Plum hamantaschen

    2 hours

    The triangular shape of this traditional Purim pastry starts with cutting out circles of dough whose sides are folded over, leaving the centre with the jam filling open.

    2 people made this

    Serves: 20 

    • 180g butter
    • 1 lemon
    • 300g plain flour
    • 1/2 teaspoon baking powder
    • 120g caster sugar
    • 2 egg yolks
    • 1 jar plum jam or apricot jam

    Prep:45min  ›  Cook:15min  ›  Extra time:1hr chilling  ›  Ready in:2hr 

    1. Cut the butter into cubes and leave it out on the kitchen counter until softened. Zest and juice the lemon.
    2. Sift the flour and baking powder in a bowl. Add sugar and butter and swiftly mix with your hands.
    3. Add egg yolk, lemon zest and juice and mix until just incorporated and the dough forms a ball.

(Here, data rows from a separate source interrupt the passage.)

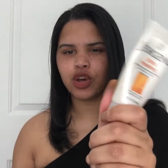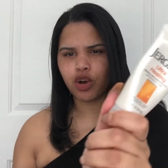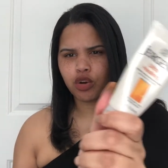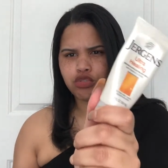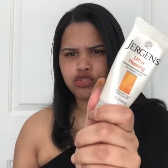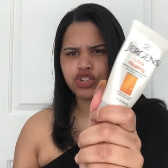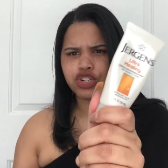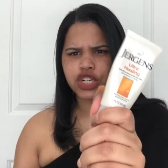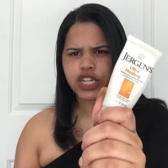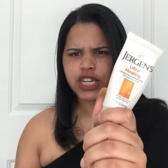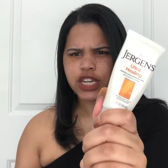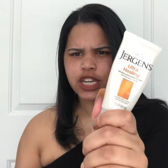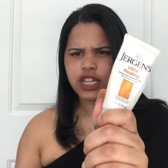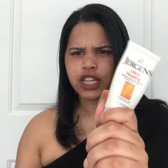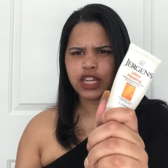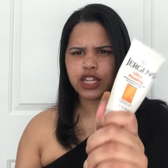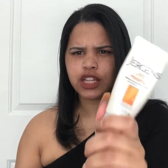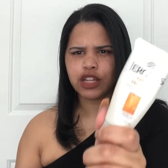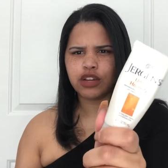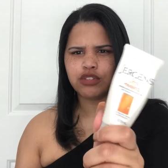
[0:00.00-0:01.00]
Ultra
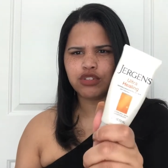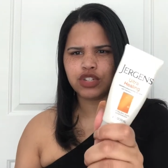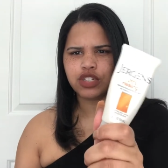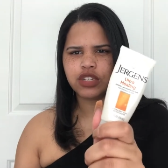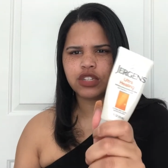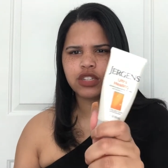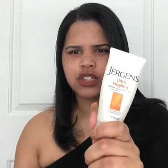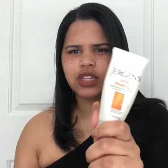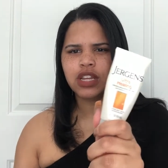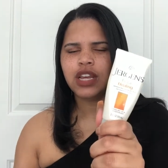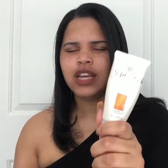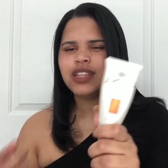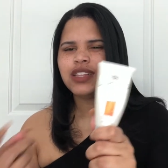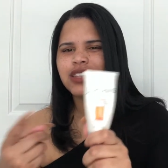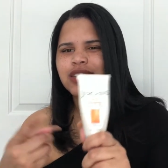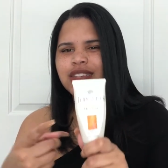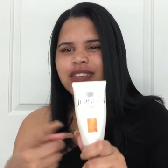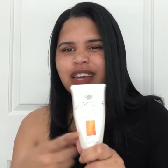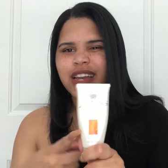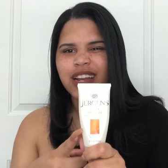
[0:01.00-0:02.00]
Healing Lotion. This
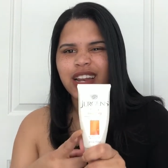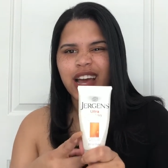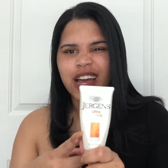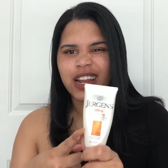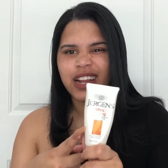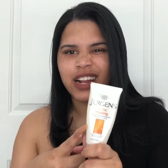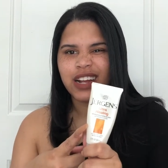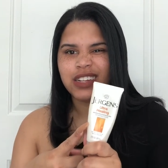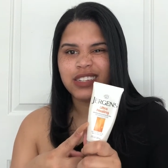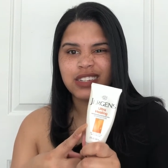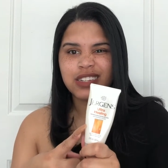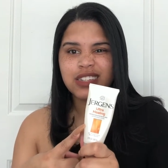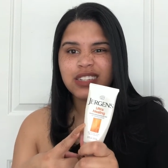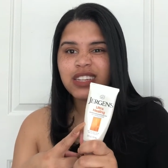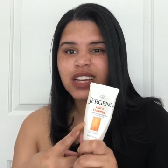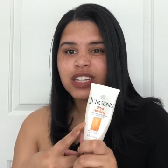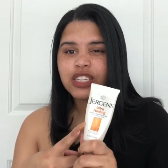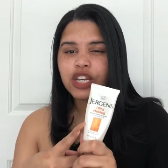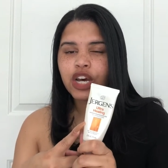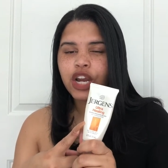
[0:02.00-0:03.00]
is like 99 cents
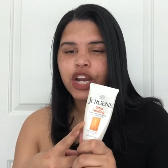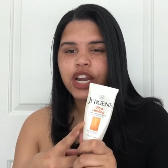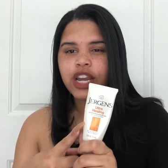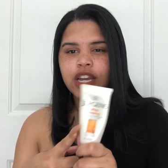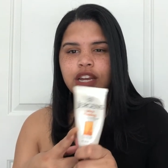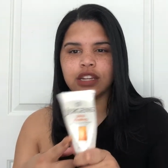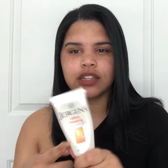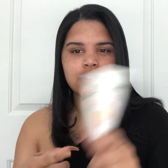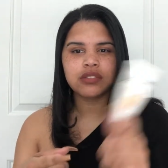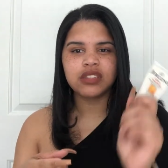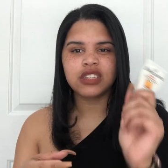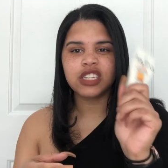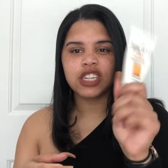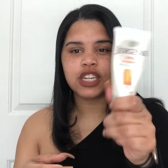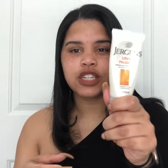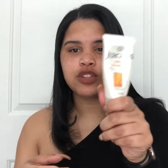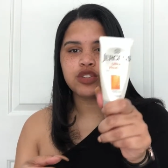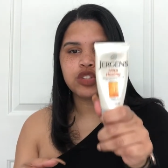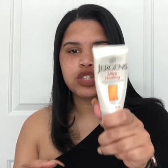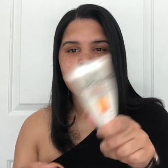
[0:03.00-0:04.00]
at Target.
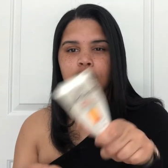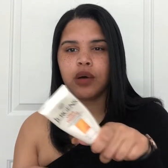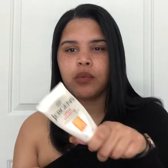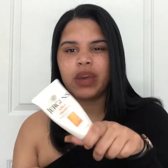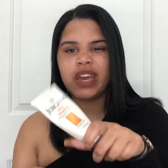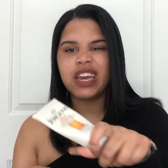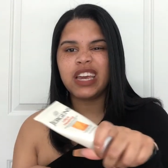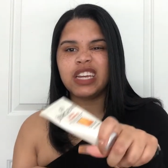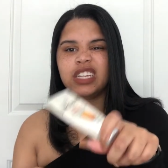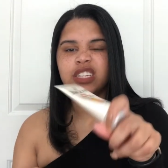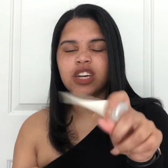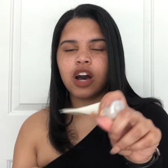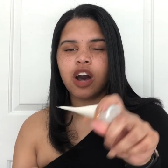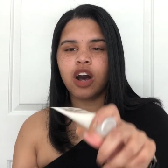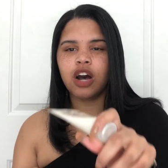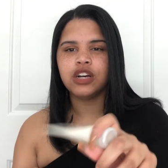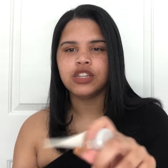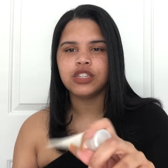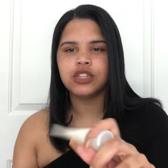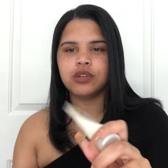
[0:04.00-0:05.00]
Get you some, it's
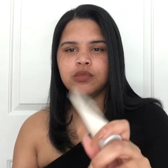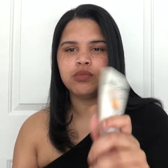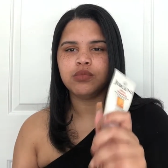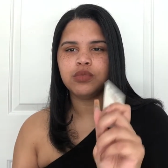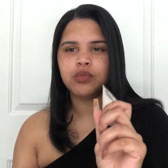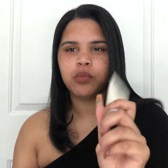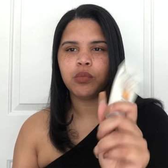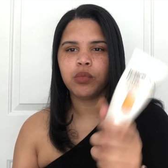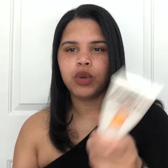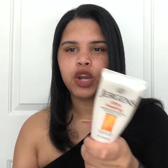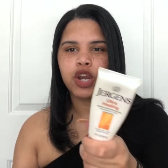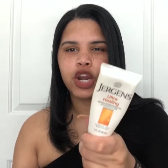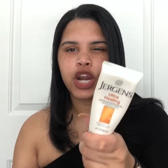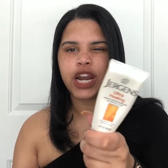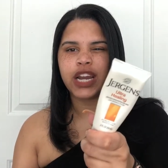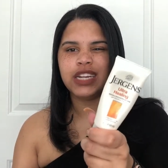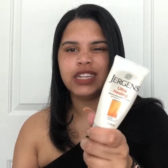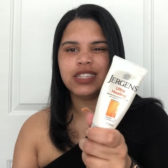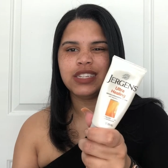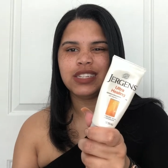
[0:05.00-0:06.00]
awesome.
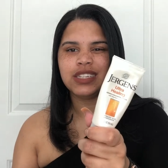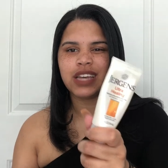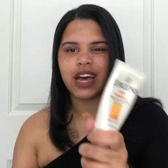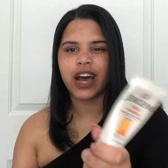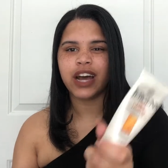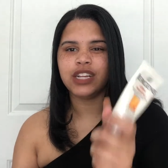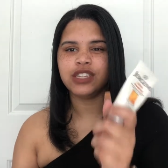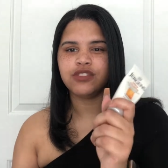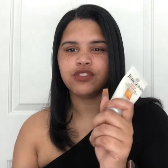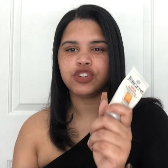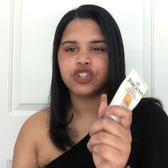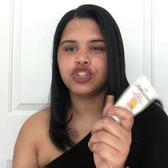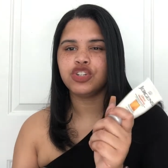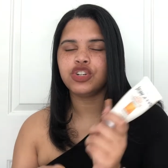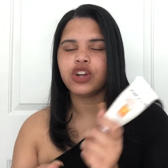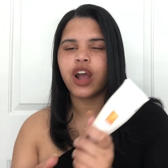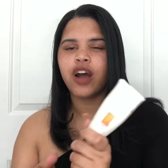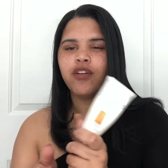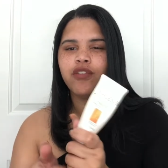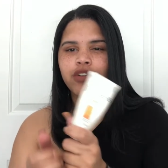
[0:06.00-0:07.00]
Great size for
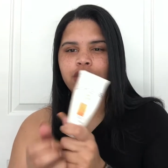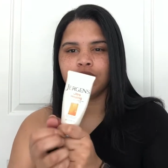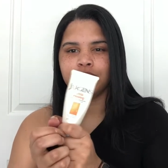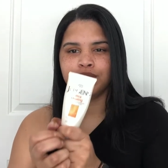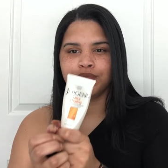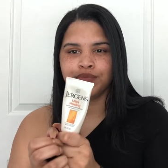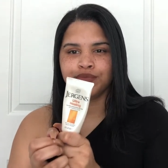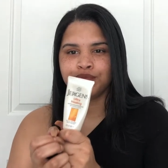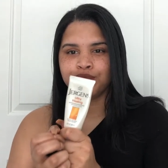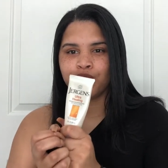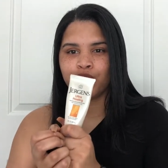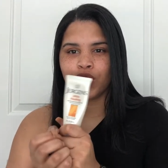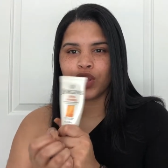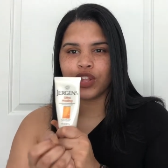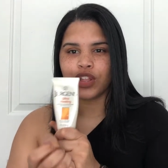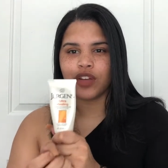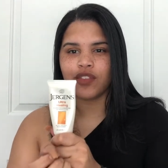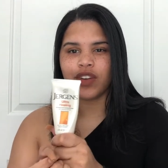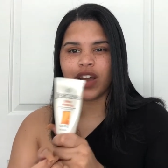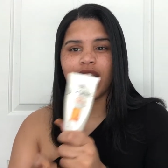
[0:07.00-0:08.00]
travel,
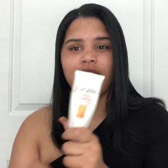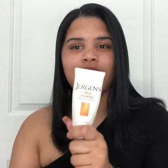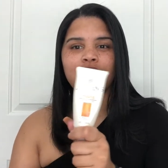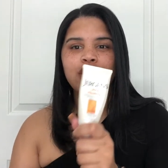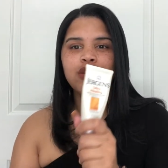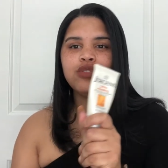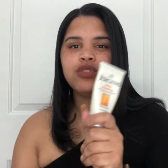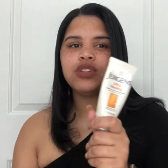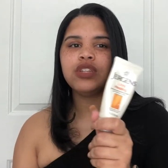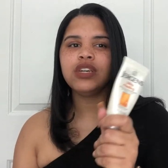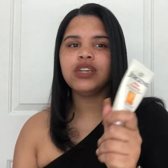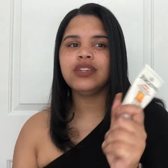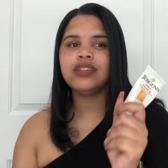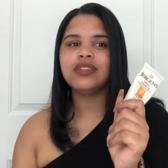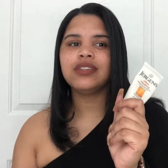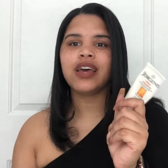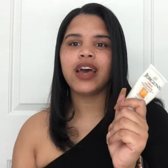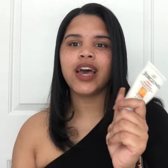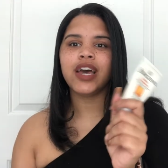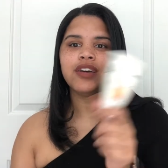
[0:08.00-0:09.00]
love it. I use this
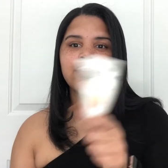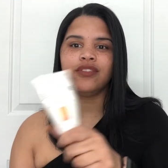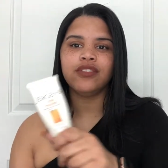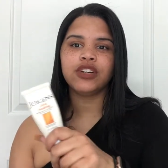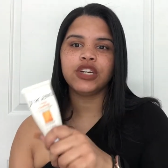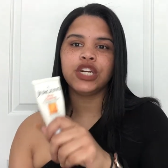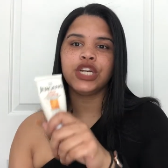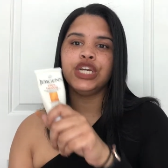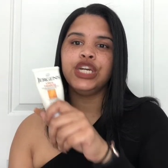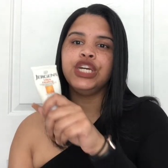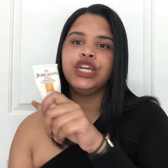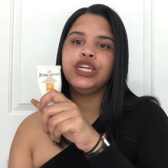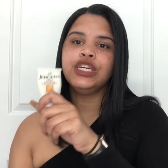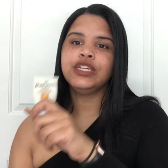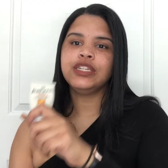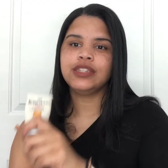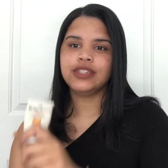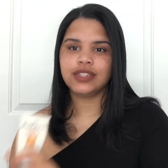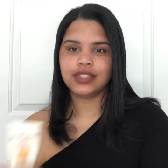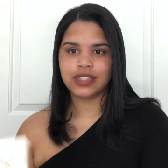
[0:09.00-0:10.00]
every
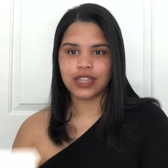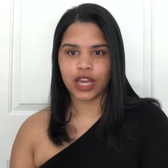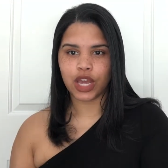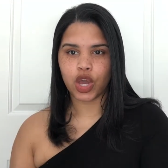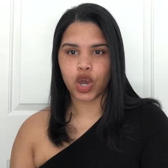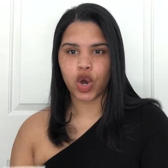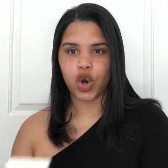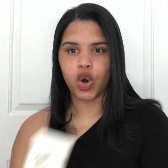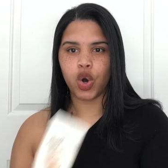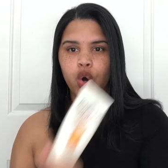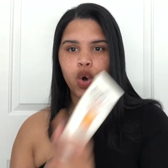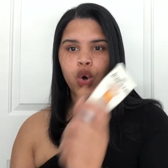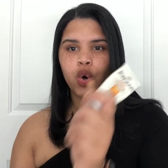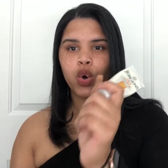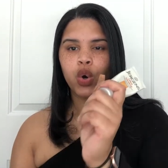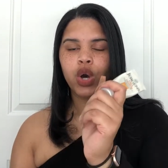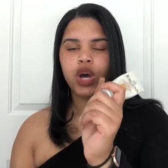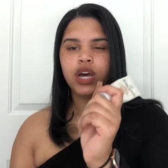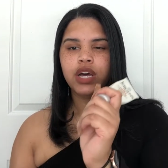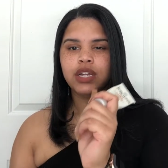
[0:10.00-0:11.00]
single
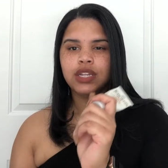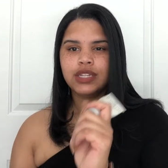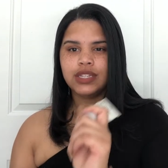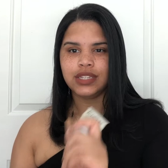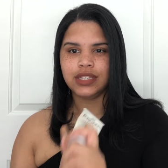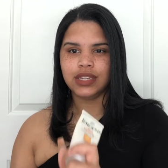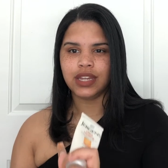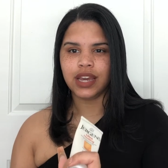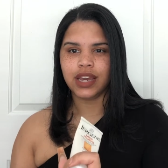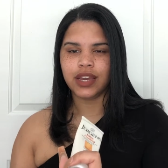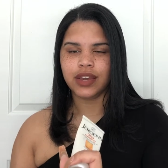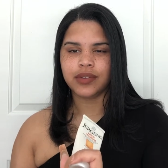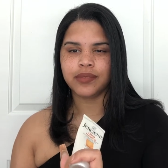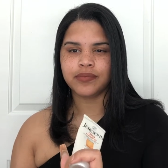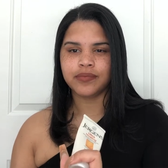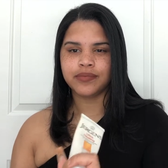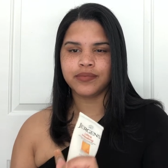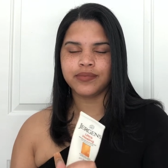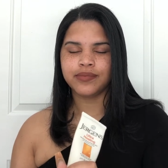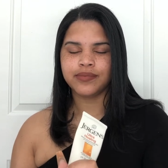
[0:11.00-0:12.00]
day.
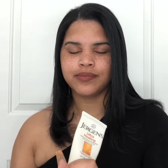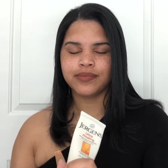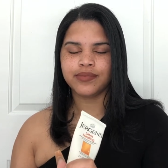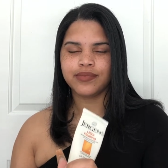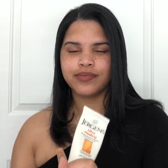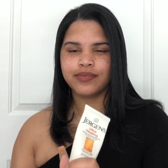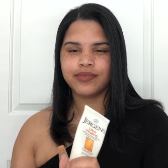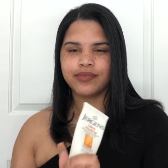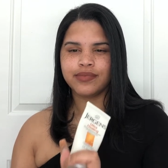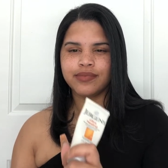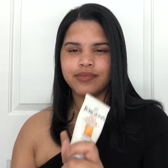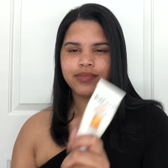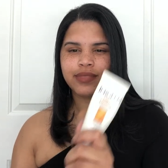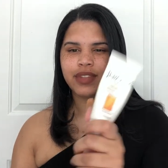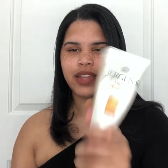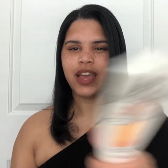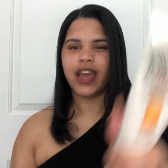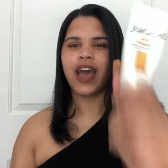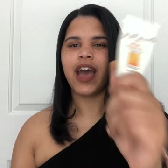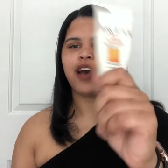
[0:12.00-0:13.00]

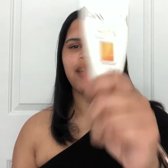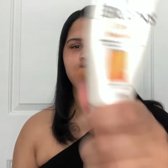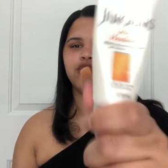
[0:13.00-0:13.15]
Have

Do not overmix or the dough will be dense. Wrap in cling film and place in the fridge for 1 hour.
    4. Preheat the oven to 200 C / Gas 6. Roll out the dough 2 to 3mm thick and cut out circles of 7 to 8cm in diametre. Place a spoonful of plum jam in the centre of each circle and fold the dough over on 3 sides to form a triangle, leaving the centre open.
    5. Place the pastries on a baking tray lined with baking parchment. Bake in the preheated oven for 10 to 15 minutes.